It's a reboot in a sense that it's a fresh start but within the continuity of the original show where new viewers will be able to hop on board without experiencing the original.
From a nuts and bolts standpoint, this reboot is going to be incredibly difficult to market. The original show started back in the late 90s. The then "WB" had zero competition for younger viewership. The emergence of a "4th" major network, Fox, showed more aggressive and adult oriented content could thrive in a mainstream network environment. Back when BTVS started, the average American adult did not own a computer. When the show ended, a majority of Americans were still on dial up internet.
Don't get me wrong, I understand the time line practicality of a "reboot" If you were 15 when this showed aired in it's mid run, now you are in your 30s and still in your prime earning years. You are still in the most desirable marketing demographics. But the swell of original content now has made audience capture quite fierce. Also part of BTVS success was it covered a certain complexity of "coming of age" The dynamic was "meta" level engagement, but for groups. Now in modern times, it's isolated to the individual. Much of that is based on an entire generation socialized and normalized to "retro enforcement" of the Cancel Culture that pushes people into isolation. When someone wants to hunt you down now, they are going to go back 5 years ago to something you said back then, and try to grind you with a purity test solely on that. One wrinkle of a forum like this that has survived this long, is that there are things that you could normally say and talk about in these SSF forums back in 2009 that would get you banned immediately today. ( It's not that simple, that's a distinction, not a broad scale criticism, these forums are now monetized and it's not so simple to hold member retention in this format)

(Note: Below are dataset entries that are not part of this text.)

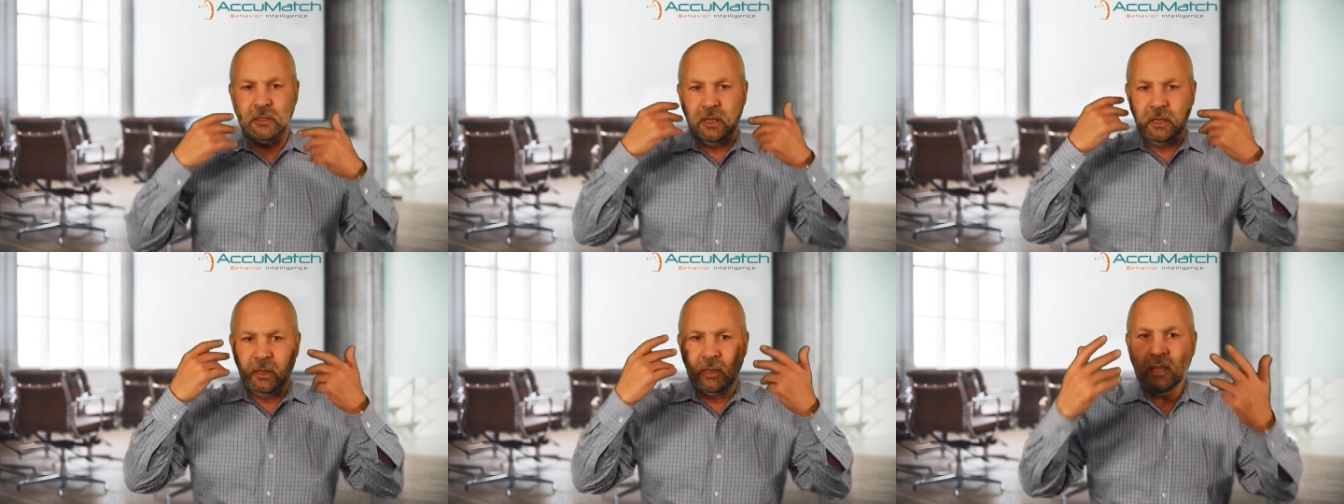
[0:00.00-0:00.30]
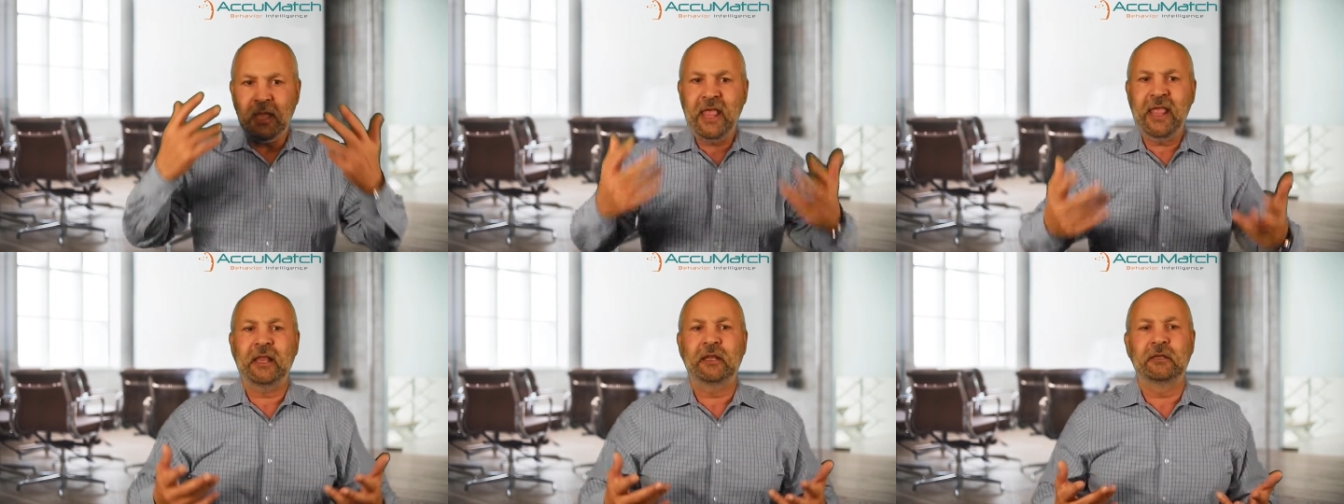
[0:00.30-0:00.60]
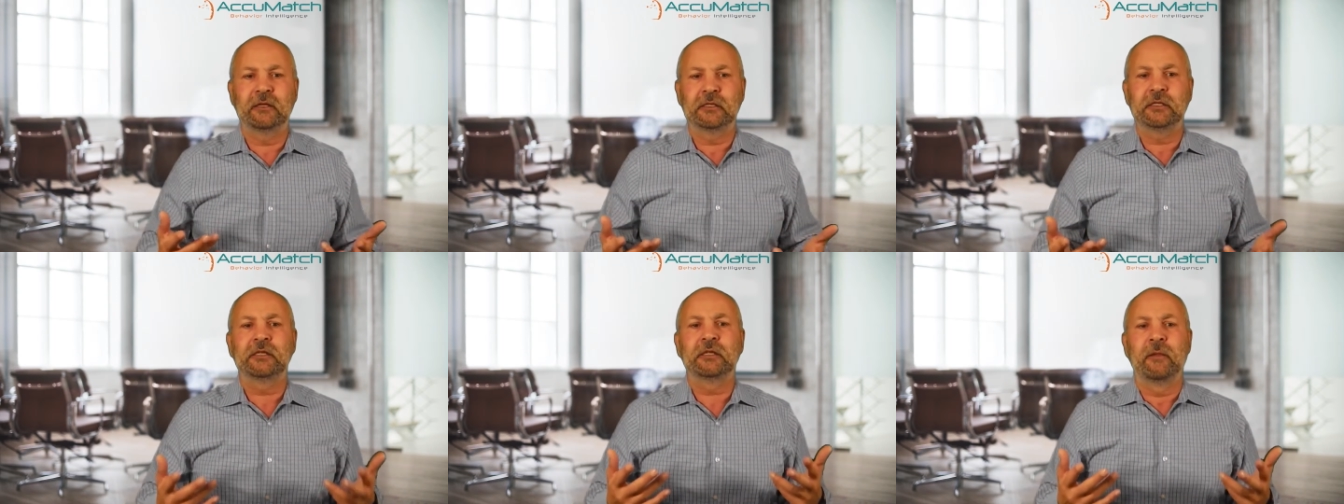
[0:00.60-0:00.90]

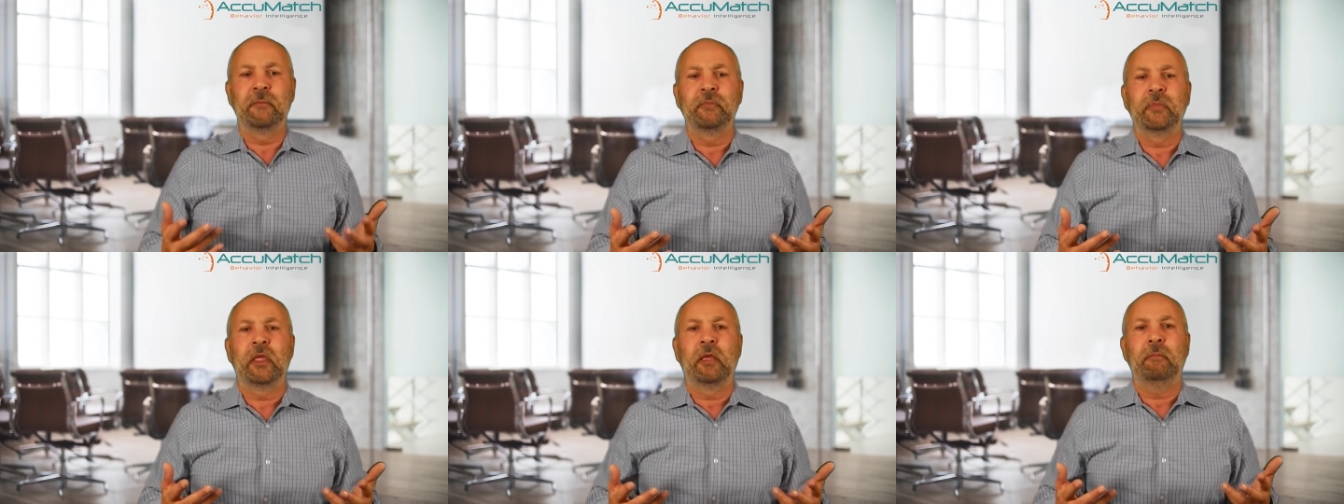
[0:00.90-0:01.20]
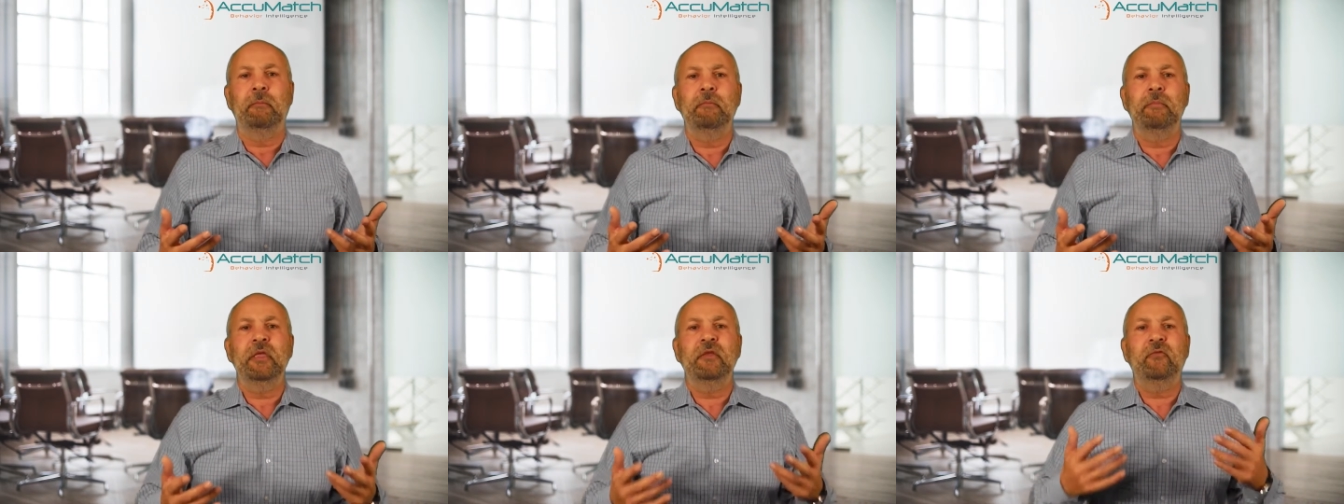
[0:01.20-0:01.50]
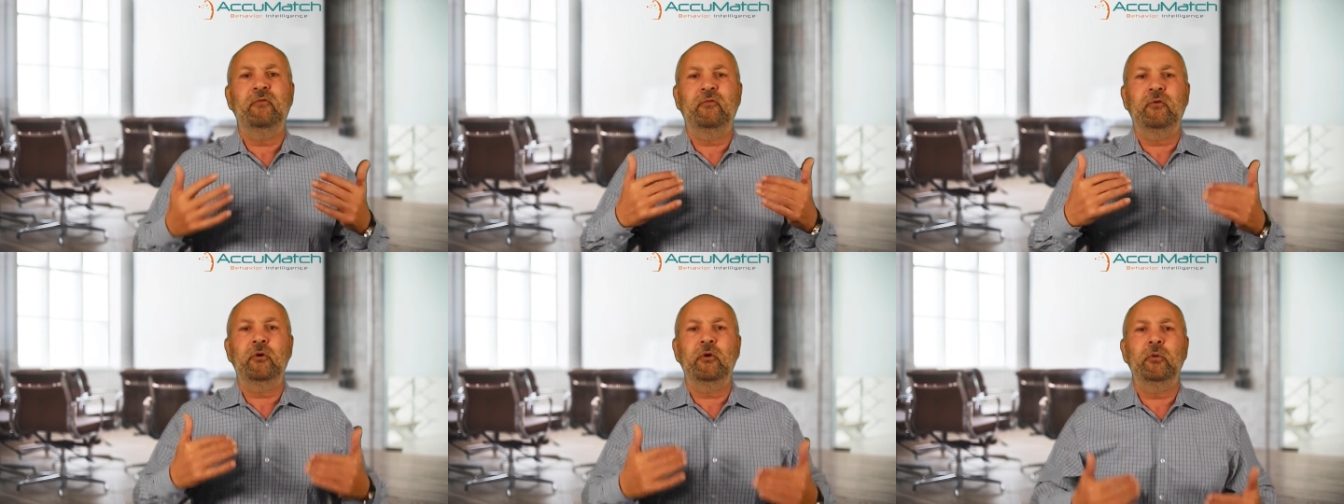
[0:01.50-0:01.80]
lens
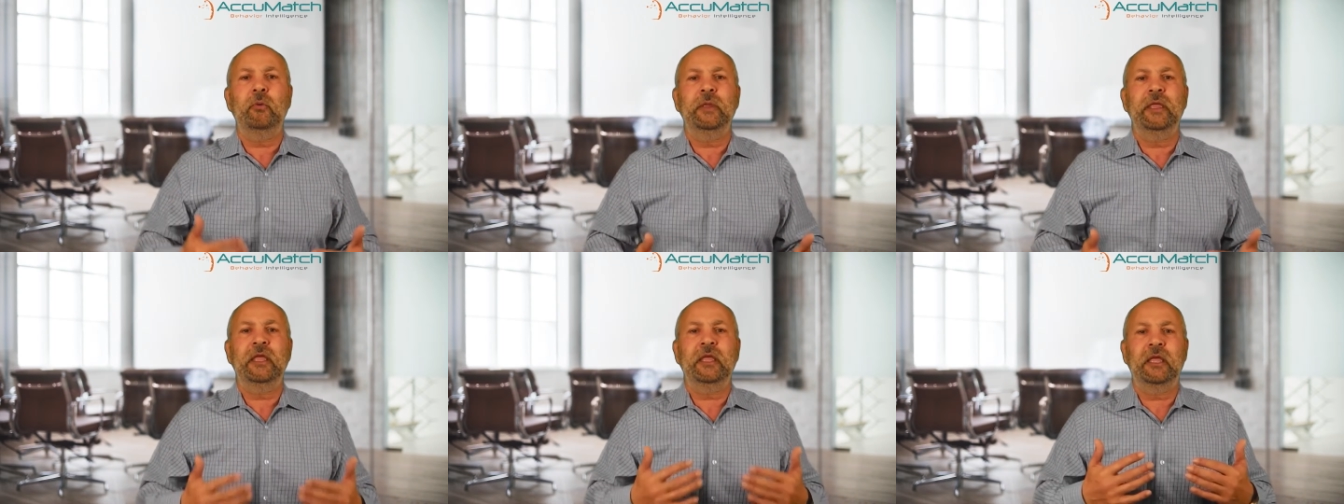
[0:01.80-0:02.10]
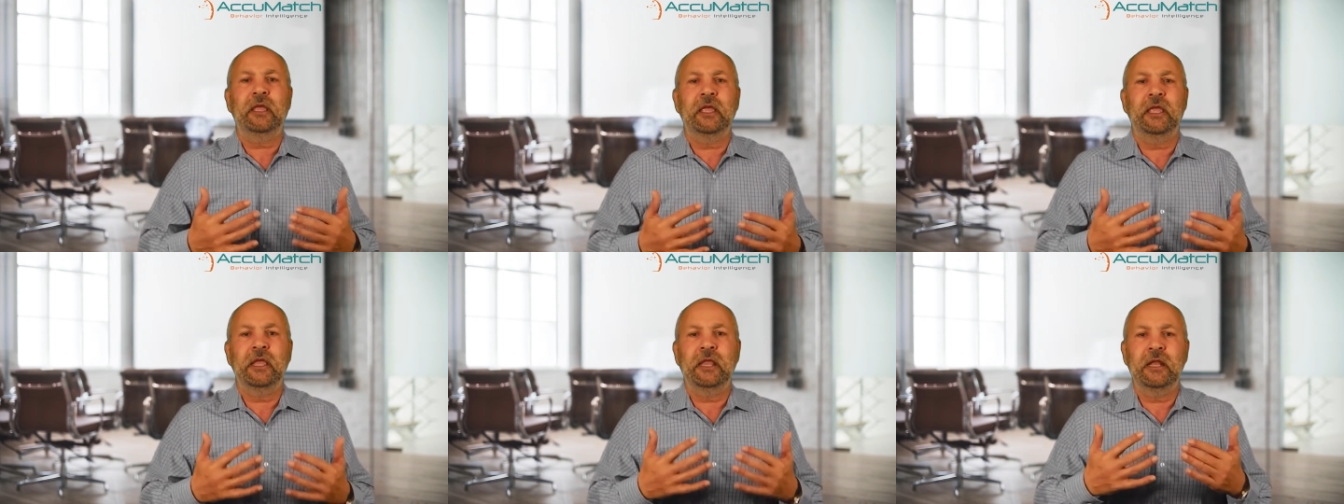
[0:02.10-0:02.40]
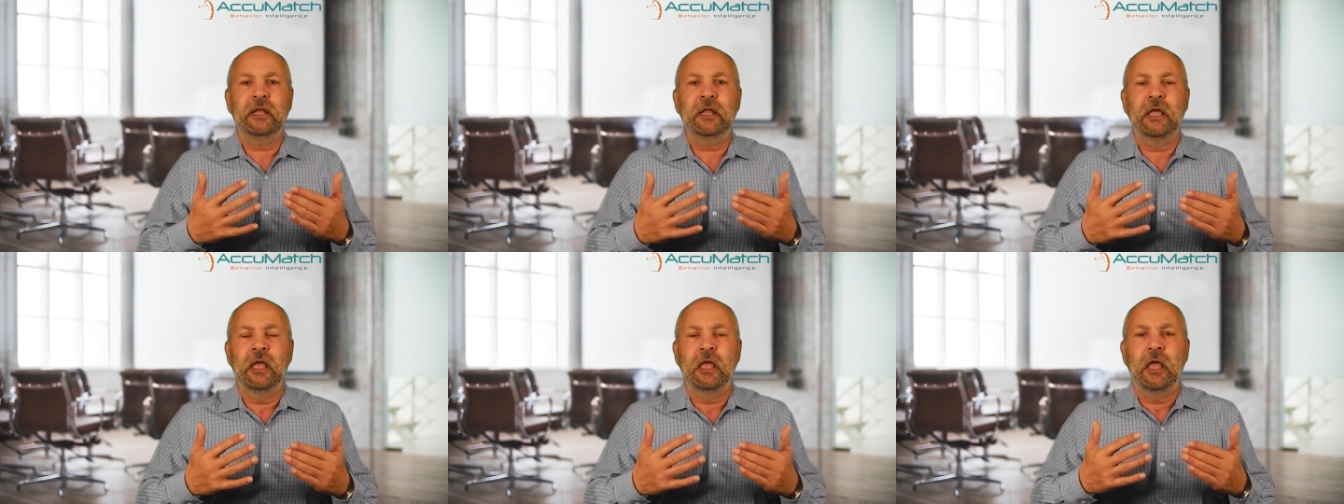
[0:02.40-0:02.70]
before we
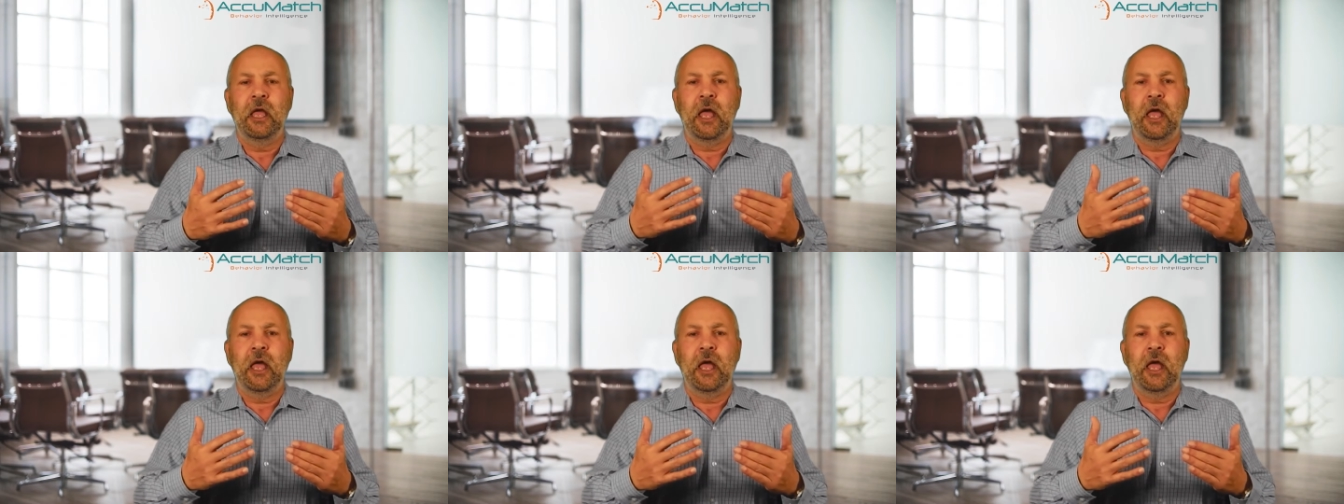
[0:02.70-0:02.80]
can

If one parses down the structure in what makes someone like Mr. Beast successful ( engagement optimized for appealing to budding narcissists) , it's in stark contrast to what made BTVS so beloved in it's original run in it's time and place. I'm not saying a reboot can't technically find a large viewership, that pleases new fans and old ones alike, but what will appeal to a younger audience, in how engagement works more optimally for them today, will likely naturally alienate the legacy fanbase. What is the value of "coming of age" tropes when the average young person has Jordan Peterson or other resources at their fingertips at any time? I've always held Joss Whedon to be a phenomenal screen writer, but he had a crap ton of luck to break through when he did. He had good timing on his side. A "reboot" will not have good timing on it's side.

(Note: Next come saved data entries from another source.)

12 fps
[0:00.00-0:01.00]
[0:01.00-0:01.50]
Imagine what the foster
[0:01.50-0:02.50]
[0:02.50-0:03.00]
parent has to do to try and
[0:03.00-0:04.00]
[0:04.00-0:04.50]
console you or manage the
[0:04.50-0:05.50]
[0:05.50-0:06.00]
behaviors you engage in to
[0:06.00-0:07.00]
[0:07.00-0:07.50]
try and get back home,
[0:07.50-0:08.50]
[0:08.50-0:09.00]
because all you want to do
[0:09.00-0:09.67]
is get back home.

One of the reasons that shows like Severance and Squid Game hit so hard and become runaway hits is they have cross over appeal to an entire generation of young people, who lived their lives as true "digital natives", all entering the practical timeline of entering the full time workforce together. Most of us here are 40-60, about that range at this point. We can appreciate Squid Game because some of it's themes are universal. But for someone who is 22 years old and in Japan or South Korea, some of the core tone encapsulates a staggering amount of their day to day lived experience. Severance hits hard because I can market
"a dying empire led by bad people" or late stage capitalism at full grind. For an entirely different generation from us, it's their more hard edged version of Mike Judge's Office Space. I'm not sure I could market, in current times, quippy humor and vampirism as a proxy for social activism the way Alan Ball, Ryan Murphy and Anne Rice have warped it.
The Blair Witch Project only really can generate steam in the era/timeline in which it was released. I really can't blame a 17 year old today who would watch it and not understand how it became such a huge hit. During the original BTVS run, I like many elements of it. There were fun things and cool characters at times and some pretty good dialogue for it's era, but it's just going to be really hard to translate for both older legacy fans and newer young fans together in 2025 and forward.
Like I said, I'll hope for the best and give it a chance, but there are some big hurdles here. These kind of reboots are driven more by bean counters and actuaries than practical high level creatives. Nostalgia cannot be used as a fix all shortcut for logistics, current zeitgeist and functional nuance. But when people see dollars signs, I guess they are going to try anyway. Let's hope for the best.